Microscopes have long helped scientists peer into the microscopic world to image tissues and cells and their organelles. In the 17th century, Antonie van Leeuwenhoek significantly improved the simple microscope and discovered microbes and microscopic structures by cell imaging. He has since become known for his pioneering work in microscopy and contributions to microbiology, which is honored by the eponymous microbiology journal Antonie van Leeuwenhoek. The microscope has continued to evolve, with higher quality lens that capture clearer images, greater magnification, and diverse illumination sources, to better image tissues and cells. Technical advances, such as the super-resolution microscope, have pushed resolution past the diffraction limit of visible light, facilitating greater detail in tissue and cell images. Today, all biology laboratories have microscopes, from the basic school laboratory to advanced research facilities. Innovations have even made possible an inexpensive, foldable microscope capable of imaging cells.
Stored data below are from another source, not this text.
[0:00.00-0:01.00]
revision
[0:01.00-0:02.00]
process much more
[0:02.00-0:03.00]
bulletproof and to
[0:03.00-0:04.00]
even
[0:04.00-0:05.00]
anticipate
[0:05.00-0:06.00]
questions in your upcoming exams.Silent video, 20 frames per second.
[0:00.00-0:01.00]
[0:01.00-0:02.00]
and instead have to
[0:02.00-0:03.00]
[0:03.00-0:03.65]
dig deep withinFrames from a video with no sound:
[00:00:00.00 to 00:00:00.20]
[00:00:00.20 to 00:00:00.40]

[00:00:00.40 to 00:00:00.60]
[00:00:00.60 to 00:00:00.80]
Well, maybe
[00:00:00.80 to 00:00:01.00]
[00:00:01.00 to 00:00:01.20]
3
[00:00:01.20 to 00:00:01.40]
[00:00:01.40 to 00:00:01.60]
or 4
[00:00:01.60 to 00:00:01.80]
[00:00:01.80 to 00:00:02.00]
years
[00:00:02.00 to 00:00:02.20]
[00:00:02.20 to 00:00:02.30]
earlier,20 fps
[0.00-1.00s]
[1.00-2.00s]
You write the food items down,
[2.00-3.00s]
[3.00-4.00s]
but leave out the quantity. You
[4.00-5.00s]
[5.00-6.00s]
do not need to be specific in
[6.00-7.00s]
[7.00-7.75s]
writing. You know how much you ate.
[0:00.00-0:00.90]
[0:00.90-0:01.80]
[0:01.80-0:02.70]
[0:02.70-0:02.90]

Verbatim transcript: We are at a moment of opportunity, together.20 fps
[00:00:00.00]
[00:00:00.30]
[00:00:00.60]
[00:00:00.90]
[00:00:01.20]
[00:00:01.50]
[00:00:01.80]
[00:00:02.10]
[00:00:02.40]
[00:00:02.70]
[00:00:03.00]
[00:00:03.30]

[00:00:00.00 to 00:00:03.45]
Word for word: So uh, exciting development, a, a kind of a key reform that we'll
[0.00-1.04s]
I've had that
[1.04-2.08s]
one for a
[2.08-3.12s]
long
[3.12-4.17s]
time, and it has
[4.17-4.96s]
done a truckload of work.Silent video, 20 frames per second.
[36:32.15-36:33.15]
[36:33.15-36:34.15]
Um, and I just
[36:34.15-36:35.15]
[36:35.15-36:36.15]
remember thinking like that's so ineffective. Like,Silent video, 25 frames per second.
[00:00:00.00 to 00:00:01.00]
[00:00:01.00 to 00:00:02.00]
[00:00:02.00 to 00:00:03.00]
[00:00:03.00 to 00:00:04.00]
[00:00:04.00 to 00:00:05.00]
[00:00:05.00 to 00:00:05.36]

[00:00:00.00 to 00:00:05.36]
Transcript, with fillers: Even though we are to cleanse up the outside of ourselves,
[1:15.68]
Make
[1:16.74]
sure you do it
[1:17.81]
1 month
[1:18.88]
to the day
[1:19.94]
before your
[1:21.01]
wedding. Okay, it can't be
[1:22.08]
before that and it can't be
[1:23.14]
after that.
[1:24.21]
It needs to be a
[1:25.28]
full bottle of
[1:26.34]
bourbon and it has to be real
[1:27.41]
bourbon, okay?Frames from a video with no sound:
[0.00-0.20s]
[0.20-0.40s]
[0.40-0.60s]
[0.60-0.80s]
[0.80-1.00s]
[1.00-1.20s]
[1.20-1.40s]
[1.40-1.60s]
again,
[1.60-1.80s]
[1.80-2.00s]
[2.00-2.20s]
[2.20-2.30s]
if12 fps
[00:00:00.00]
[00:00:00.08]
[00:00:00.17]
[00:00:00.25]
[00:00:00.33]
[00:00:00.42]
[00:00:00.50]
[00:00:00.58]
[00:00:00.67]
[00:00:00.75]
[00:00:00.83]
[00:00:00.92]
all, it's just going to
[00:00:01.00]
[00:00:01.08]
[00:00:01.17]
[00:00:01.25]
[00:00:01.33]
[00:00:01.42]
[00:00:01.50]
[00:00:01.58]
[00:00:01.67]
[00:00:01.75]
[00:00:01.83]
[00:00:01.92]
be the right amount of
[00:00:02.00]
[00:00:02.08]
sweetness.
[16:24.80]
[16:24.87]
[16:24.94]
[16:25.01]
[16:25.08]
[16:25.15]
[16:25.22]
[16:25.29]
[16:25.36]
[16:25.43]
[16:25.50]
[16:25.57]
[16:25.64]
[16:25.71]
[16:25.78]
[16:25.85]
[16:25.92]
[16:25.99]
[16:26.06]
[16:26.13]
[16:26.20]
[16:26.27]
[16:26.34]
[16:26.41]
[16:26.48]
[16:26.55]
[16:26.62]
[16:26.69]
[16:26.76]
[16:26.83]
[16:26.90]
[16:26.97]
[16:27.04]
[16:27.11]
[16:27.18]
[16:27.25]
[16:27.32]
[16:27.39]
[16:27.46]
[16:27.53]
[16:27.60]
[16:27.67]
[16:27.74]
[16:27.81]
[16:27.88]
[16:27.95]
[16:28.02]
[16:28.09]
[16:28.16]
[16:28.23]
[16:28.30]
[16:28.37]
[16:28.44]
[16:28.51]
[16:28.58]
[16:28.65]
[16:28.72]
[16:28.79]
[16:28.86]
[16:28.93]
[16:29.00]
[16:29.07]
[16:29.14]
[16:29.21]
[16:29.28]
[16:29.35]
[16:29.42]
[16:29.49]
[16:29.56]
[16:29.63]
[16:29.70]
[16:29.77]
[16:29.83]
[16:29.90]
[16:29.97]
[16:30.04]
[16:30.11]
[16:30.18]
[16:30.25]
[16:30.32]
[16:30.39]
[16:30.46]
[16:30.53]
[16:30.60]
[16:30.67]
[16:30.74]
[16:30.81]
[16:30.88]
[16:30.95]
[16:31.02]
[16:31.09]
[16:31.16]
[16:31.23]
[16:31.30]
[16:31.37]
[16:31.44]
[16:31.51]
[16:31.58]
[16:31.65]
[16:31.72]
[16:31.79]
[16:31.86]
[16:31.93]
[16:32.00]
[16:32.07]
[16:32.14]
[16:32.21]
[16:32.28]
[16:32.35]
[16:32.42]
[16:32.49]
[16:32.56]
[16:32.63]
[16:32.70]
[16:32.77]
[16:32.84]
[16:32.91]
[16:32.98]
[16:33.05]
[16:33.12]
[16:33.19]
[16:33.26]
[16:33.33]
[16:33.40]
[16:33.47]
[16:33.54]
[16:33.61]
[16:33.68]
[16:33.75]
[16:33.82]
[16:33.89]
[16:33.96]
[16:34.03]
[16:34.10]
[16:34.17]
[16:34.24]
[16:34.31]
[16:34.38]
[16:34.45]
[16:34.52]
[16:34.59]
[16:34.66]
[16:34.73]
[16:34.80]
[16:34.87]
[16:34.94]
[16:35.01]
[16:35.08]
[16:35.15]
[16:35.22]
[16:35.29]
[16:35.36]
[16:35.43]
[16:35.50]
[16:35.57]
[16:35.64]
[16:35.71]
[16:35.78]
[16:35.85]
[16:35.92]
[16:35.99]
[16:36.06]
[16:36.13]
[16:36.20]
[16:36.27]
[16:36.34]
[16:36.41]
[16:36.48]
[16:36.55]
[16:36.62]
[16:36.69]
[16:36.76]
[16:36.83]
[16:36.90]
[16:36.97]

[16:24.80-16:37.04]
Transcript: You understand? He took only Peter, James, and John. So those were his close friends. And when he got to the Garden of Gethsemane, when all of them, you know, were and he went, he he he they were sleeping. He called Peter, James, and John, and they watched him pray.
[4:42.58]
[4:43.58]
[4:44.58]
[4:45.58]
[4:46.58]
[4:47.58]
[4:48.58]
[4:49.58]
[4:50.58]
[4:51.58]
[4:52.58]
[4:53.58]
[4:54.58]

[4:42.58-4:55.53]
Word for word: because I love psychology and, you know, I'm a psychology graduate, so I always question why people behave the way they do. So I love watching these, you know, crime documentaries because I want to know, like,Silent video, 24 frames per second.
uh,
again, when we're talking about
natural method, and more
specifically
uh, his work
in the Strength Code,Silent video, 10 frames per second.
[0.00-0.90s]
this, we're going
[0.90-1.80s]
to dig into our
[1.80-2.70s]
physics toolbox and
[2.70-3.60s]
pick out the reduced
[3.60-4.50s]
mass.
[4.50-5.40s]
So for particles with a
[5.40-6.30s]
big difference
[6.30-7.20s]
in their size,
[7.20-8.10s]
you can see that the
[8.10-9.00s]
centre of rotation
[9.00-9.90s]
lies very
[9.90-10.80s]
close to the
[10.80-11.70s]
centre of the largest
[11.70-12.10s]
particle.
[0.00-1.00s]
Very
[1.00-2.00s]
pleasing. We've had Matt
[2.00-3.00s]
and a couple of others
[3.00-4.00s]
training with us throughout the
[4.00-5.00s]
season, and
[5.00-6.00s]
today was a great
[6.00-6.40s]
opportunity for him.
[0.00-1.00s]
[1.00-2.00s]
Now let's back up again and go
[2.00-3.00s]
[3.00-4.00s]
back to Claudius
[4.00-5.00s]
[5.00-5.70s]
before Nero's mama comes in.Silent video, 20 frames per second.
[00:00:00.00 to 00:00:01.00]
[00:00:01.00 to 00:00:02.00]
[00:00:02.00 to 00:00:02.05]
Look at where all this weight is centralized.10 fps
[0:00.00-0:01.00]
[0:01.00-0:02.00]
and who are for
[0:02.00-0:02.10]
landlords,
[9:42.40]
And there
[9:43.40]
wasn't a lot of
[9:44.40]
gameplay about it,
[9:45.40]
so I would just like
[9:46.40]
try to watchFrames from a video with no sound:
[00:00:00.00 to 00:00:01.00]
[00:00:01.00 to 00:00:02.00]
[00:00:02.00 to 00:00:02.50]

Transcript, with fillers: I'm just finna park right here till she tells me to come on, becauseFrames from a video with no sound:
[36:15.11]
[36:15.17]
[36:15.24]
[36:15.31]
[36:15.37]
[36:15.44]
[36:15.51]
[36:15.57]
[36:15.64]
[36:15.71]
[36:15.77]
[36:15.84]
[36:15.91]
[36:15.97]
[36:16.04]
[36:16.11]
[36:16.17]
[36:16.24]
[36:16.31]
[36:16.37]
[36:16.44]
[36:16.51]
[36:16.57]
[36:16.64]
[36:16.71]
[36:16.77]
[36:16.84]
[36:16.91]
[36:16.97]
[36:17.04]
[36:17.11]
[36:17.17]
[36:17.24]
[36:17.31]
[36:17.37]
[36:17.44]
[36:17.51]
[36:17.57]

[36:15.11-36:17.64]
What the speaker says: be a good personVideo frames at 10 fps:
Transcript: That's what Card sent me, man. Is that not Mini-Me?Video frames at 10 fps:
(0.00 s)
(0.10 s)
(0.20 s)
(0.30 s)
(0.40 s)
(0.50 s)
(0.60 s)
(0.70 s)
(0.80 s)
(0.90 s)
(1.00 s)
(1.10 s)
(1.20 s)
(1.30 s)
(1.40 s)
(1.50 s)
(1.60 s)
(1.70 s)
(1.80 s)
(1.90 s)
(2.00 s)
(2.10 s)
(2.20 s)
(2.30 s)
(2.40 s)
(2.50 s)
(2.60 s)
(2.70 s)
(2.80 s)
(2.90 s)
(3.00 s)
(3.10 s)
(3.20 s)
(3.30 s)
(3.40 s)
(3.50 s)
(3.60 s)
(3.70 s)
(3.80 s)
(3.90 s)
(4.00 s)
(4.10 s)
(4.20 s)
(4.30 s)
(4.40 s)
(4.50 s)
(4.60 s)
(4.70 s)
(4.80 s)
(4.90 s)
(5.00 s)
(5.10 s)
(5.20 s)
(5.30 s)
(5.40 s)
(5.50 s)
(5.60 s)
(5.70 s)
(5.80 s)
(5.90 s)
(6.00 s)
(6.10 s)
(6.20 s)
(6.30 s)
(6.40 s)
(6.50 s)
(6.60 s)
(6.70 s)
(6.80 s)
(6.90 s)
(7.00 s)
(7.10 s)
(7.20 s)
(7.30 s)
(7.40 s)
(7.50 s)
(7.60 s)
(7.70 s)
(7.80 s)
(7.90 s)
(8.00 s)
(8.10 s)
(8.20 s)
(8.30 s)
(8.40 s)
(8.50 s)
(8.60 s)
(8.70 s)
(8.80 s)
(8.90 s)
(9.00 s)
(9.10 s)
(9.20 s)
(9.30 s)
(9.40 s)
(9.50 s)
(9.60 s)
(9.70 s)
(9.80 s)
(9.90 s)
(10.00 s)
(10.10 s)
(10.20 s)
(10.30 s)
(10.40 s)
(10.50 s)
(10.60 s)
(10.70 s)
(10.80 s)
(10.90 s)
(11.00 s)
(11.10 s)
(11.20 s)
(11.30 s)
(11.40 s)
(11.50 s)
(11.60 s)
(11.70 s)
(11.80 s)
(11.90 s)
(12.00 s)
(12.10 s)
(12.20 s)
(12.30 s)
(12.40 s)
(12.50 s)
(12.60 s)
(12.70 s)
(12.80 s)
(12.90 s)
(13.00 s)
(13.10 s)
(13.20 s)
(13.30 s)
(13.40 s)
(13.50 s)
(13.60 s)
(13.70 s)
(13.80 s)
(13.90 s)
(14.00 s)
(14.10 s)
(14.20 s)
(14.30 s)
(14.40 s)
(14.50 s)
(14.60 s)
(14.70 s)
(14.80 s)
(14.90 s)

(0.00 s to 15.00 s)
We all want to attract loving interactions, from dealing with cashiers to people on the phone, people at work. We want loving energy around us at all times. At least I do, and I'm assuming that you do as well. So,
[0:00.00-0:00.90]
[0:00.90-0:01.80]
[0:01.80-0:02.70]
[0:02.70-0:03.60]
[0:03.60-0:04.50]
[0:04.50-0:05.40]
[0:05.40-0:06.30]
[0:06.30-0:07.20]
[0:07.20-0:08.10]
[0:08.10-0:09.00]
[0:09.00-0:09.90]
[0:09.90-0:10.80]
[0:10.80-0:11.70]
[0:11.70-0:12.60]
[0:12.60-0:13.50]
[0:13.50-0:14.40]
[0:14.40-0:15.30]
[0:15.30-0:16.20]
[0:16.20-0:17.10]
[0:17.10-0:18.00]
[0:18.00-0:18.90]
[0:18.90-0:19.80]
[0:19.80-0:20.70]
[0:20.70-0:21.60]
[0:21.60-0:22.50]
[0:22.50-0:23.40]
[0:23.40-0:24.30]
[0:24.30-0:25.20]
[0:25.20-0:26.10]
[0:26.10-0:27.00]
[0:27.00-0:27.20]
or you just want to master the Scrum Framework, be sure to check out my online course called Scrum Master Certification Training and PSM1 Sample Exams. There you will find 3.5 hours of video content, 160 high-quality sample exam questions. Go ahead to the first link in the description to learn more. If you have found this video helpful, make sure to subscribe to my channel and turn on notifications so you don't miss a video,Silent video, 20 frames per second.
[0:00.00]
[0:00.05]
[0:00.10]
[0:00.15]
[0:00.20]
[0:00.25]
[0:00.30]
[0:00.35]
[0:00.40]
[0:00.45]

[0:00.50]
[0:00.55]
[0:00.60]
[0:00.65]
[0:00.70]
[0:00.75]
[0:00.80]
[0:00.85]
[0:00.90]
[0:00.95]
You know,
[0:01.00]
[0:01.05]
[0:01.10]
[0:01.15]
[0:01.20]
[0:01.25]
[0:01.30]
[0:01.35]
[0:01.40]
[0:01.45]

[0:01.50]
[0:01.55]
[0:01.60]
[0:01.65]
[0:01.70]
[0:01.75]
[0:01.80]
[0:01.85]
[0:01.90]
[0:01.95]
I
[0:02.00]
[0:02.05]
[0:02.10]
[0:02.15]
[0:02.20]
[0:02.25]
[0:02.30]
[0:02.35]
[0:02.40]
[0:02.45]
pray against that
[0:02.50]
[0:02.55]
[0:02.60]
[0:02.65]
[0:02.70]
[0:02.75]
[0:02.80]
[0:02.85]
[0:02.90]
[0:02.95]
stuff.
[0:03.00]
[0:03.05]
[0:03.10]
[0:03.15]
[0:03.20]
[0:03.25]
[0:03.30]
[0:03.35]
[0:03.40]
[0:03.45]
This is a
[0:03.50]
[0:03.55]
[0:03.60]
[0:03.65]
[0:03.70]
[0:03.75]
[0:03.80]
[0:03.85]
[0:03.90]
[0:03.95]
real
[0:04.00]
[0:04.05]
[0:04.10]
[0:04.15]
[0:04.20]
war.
Cell imaging is a mainstay of basic and biomedical research through several experimental techniques, such as colony, migration, invasion, and cell-cycle dynamics, and lineage assays. Immunocyto- and immunohistochemistry leverages antibody-labeling to image localization of specific target proteins in cells and tissues, respectively. Alternatively, cells can be imaged from the emission of overexpressed fluorescent proteins. The addition to the microscope of an imaging chamber to regulate temperature, humidity, and atmospheric composition enables time-lapse, live-cell imaging to study dynamic processes, such as vesicle formation, trafficking, and cell-cell interactions.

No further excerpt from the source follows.